Hash Tables Introduction to Algorithms Hash Tables CSE 680 Prof. Roger Crawfis.

Slides:



Advertisements
Similar presentations
Chapter 11. Hash Tables.
Advertisements

1 11. Hash Tables Heejin Park College of Information and Communications Hanyang University.
David Luebke 1 6/7/2014 CS 332: Algorithms Skip Lists Introduction to Hashing.
David Luebke 1 6/7/2014 ITCS 6114 Skip Lists Hashing.
© 2004 Goodrich, Tamassia Hash Tables
1 Designing Hash Tables Sections 5.3, 5.4, Designing a hash table 1.Hash function: establishing a key with an indexed location in a hash table.
© 2004 Goodrich, Tamassia Hash Tables
Dictionaries 4/1/2017 2:36 PM Hash Tables  …
Hashing.
Hashing as a Dictionary Implementation
© 2004 Goodrich, Tamassia Hash Tables1  
Maps. Hash Tables. Dictionaries. 2 CPSC 3200 University of Tennessee at Chattanooga – Summer 2013 © 2010 Goodrich, Tamassia.

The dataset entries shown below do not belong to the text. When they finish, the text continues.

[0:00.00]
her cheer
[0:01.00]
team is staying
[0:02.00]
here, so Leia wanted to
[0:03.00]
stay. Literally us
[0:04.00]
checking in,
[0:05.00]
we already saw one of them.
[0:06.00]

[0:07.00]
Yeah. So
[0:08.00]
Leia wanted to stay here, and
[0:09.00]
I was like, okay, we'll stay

Hashing COMP171. Hashing 2 Hashing … * Again, a (dynamic) set of elements in which we do ‘search’, ‘insert’, and ‘delete’ n Linear ones: lists, stacks,
Hashing CS 3358 Data Structures.
1.1 Data Structure and Algorithm Lecture 9 Hashing Topics Reference: Introduction to Algorithm by Cormen Chapter 12: Hash Tables.
1 Chapter 9 Maps and Dictionaries. 2 A basic problem We have to store some records and perform the following: add new record add new record delete record.

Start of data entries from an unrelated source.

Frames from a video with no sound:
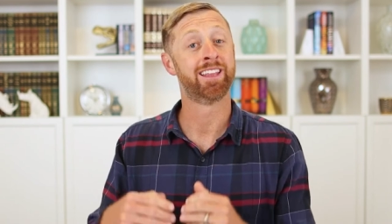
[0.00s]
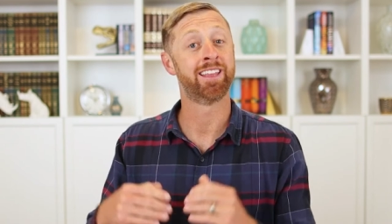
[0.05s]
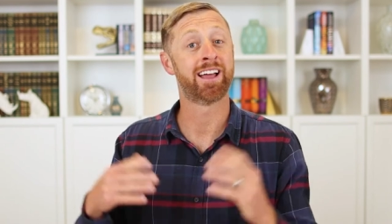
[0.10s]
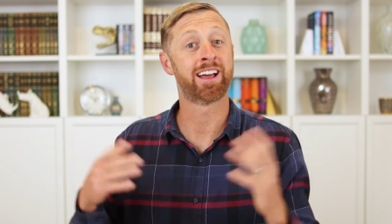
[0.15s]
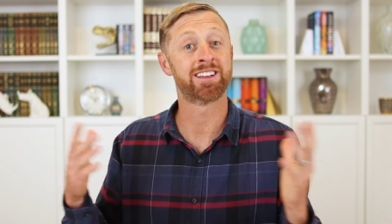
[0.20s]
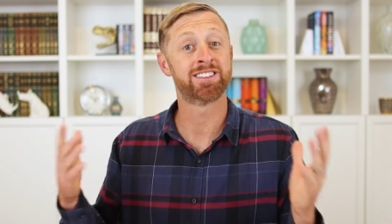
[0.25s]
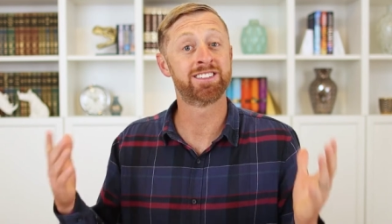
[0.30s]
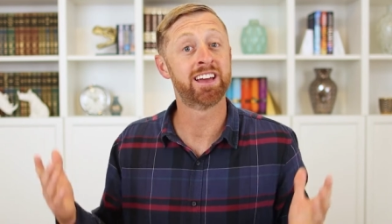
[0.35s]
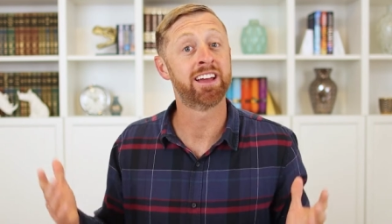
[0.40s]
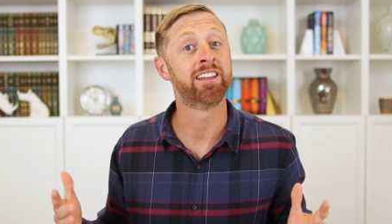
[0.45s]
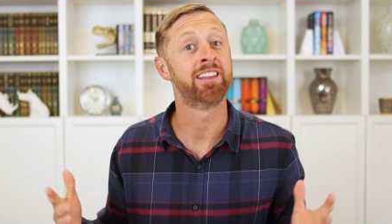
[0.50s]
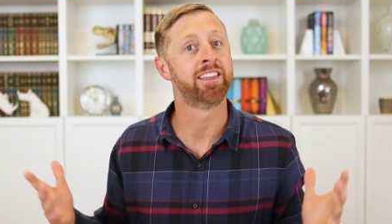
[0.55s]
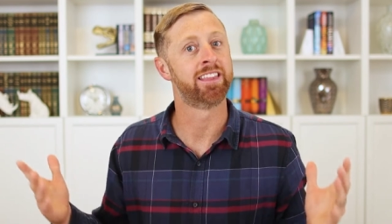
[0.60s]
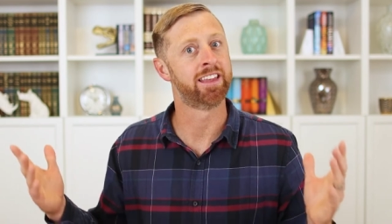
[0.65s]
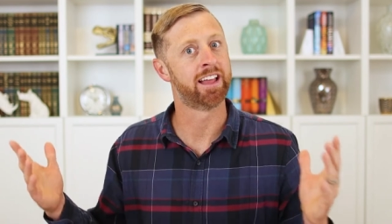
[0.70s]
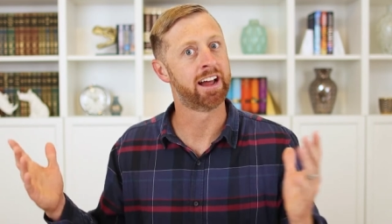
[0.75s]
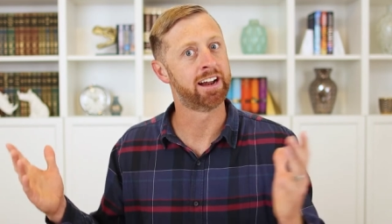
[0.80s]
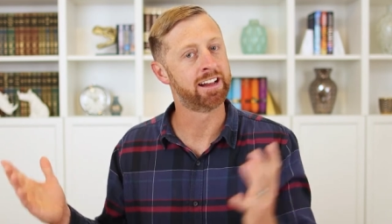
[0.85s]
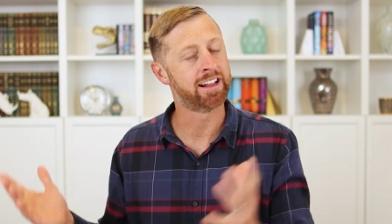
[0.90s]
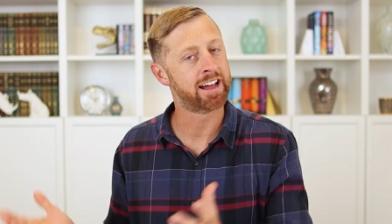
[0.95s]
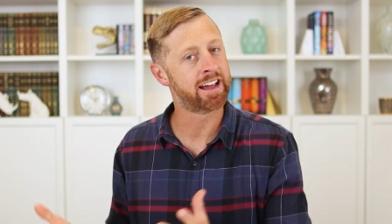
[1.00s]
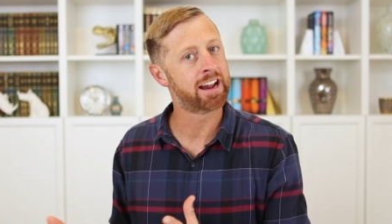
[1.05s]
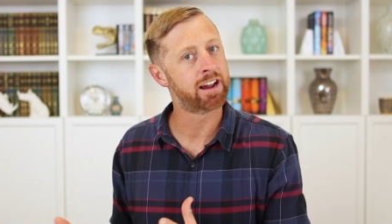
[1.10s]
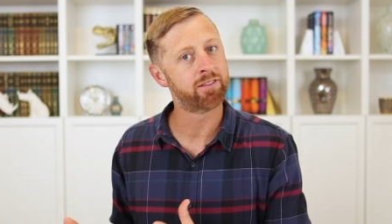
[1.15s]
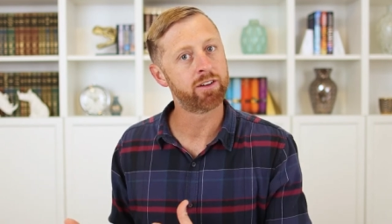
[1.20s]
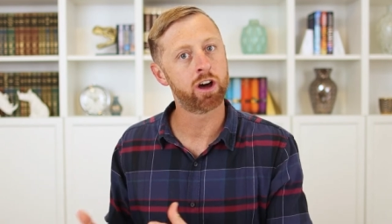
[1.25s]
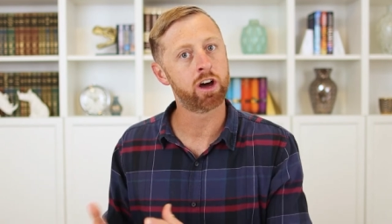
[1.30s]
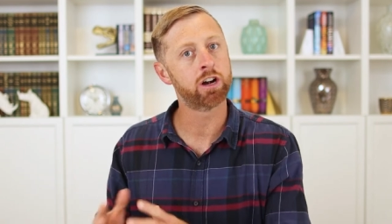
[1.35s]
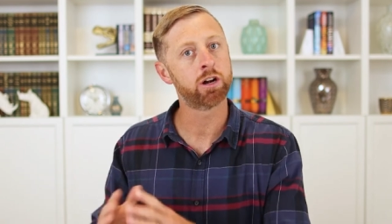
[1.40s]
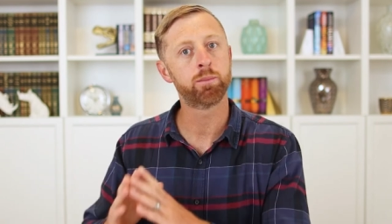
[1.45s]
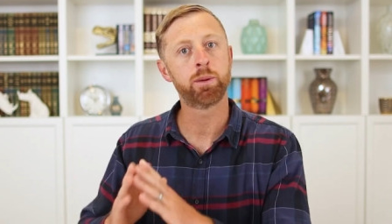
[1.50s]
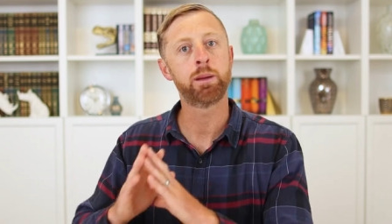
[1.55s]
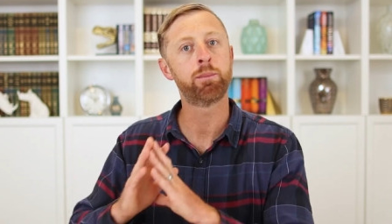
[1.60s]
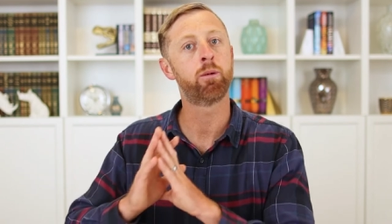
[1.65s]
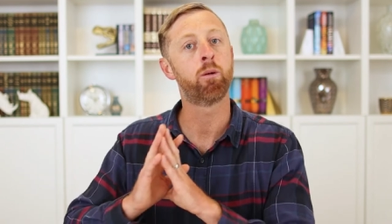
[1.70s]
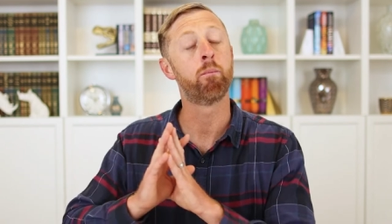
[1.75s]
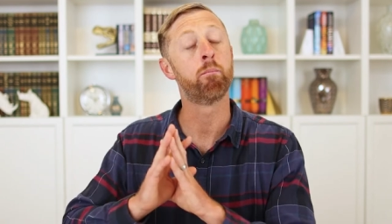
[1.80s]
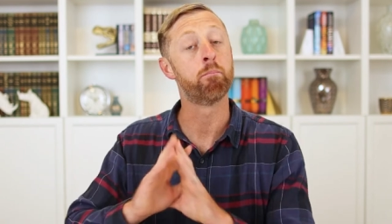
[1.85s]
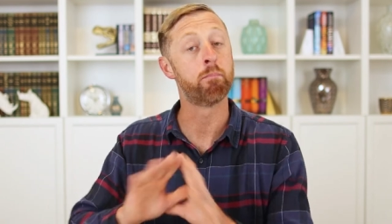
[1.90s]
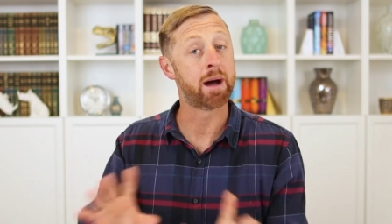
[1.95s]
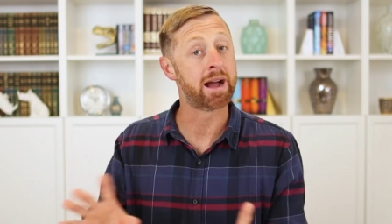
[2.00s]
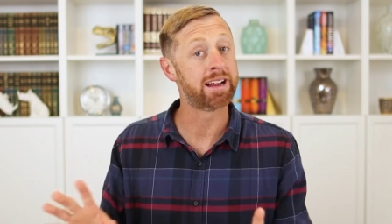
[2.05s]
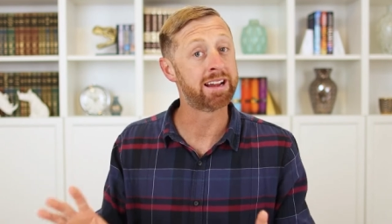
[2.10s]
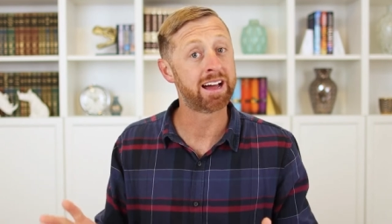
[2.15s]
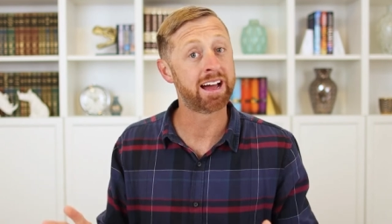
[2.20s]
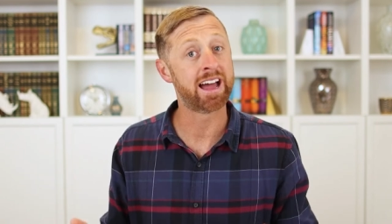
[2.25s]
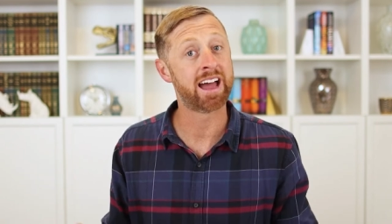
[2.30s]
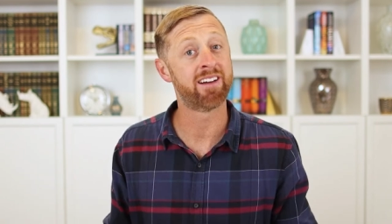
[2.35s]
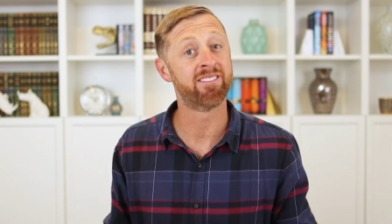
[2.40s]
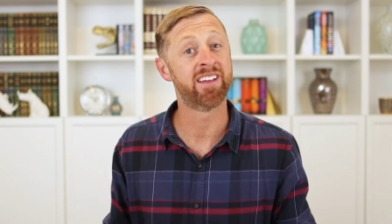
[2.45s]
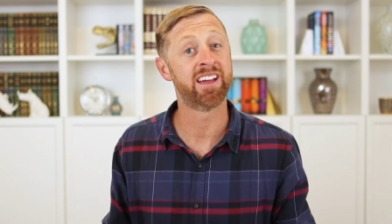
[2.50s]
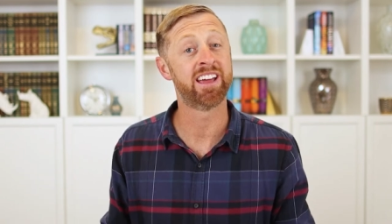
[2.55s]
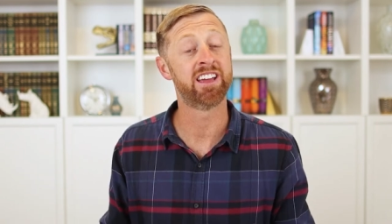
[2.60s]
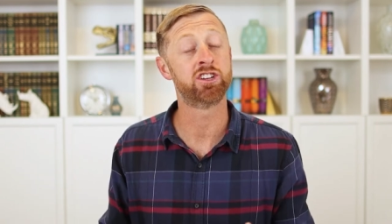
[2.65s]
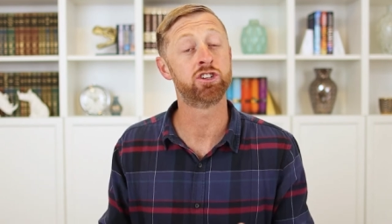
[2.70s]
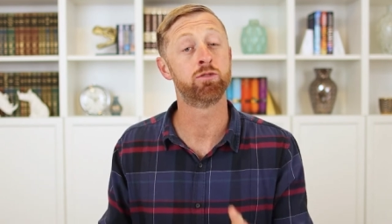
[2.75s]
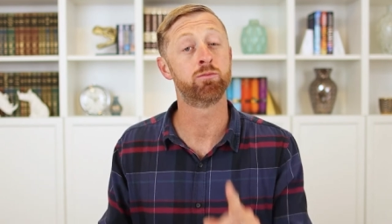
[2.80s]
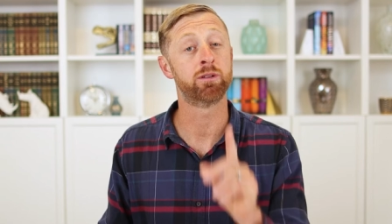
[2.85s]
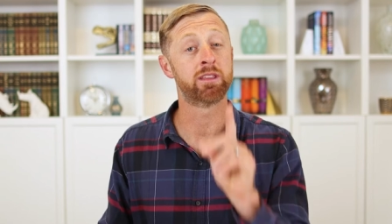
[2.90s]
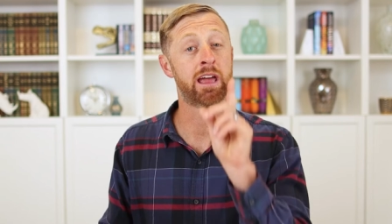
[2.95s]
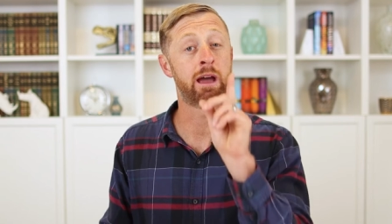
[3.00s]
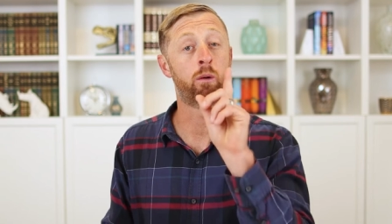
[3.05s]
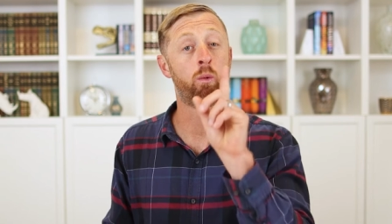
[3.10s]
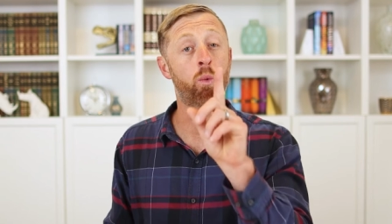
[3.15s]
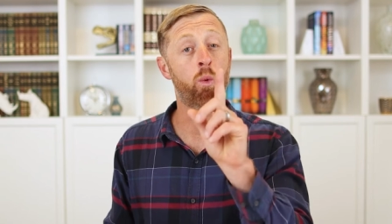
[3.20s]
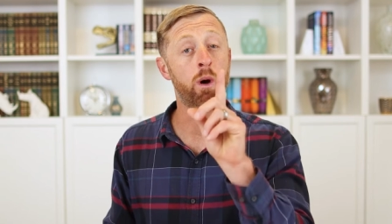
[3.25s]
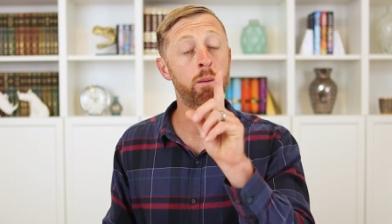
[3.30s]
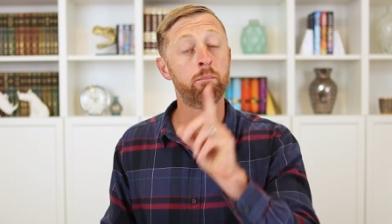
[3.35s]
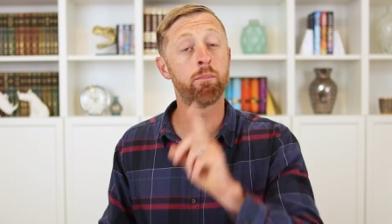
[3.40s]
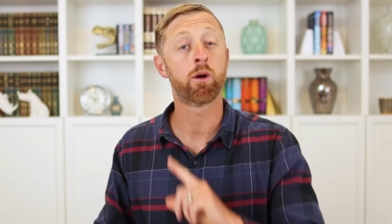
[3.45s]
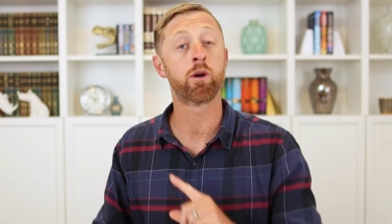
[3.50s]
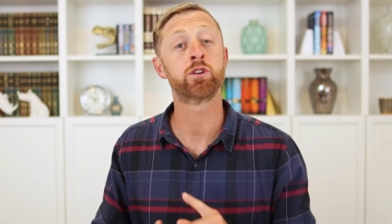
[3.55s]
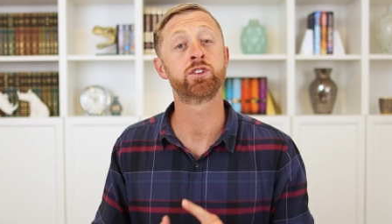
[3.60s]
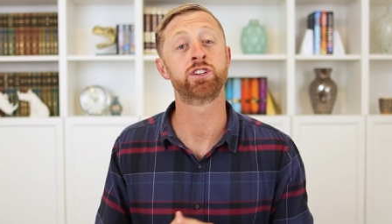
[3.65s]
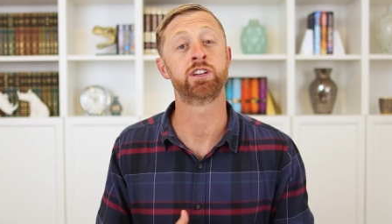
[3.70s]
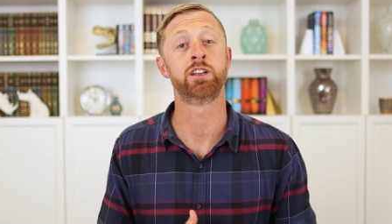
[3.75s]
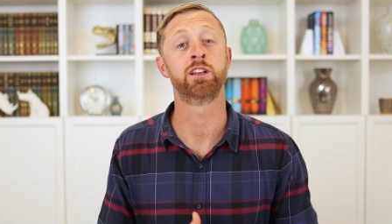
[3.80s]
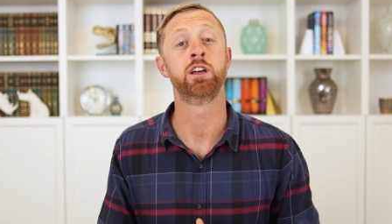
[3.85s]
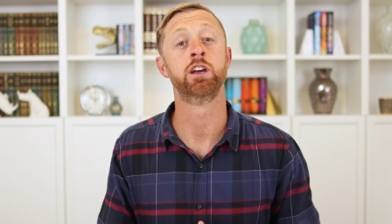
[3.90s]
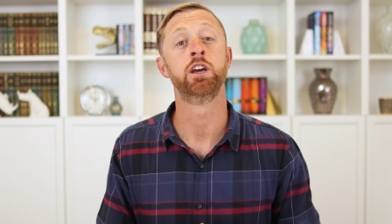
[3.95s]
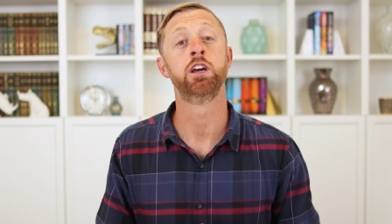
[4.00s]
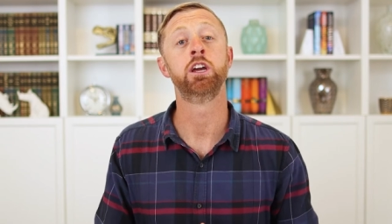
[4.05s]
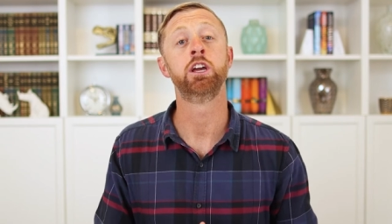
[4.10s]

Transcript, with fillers: like I said, ninety-nine out of one hundred people might not have that issue, but that one person,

Liang, Introduction to Java Programming, Eighth Edition, (c) 2011 Pearson Education, Inc. All rights reserved Chapter 48 Hashing.
1 CSE 326: Data Structures Hash Tables Autumn 2007 Lecture 14.
Hash Tables1 Part E Hash Tables  
Hash Tables1 Part E Hash Tables  
Hash Tables1 Part E Hash Tables  
COMP 171 Data Structures and Algorithms Tutorial 10 Hash Tables.
Lecture 10: Search Structures and Hashing
Hashing General idea: Get a large array
Introducing Hashing Chapter 21 Copyright ©2012 by Pearson Education, Inc. All rights reserved.
Hashing 1. Def. Hash Table an array in which items are inserted according to a key value (i.e. the key value is used to determine the index of the item).
CS 221 Analysis of Algorithms Data Structures Dictionaries, Hash Tables, Ordered Dictionary and Binary Search Trees.
IKI 10100: Data Structures & Algorithms Ruli Manurung (acknowledgments to Denny & Ade Azurat) 1 Fasilkom UI Ruli Manurung (Fasilkom UI)IKI10100: Lecture8.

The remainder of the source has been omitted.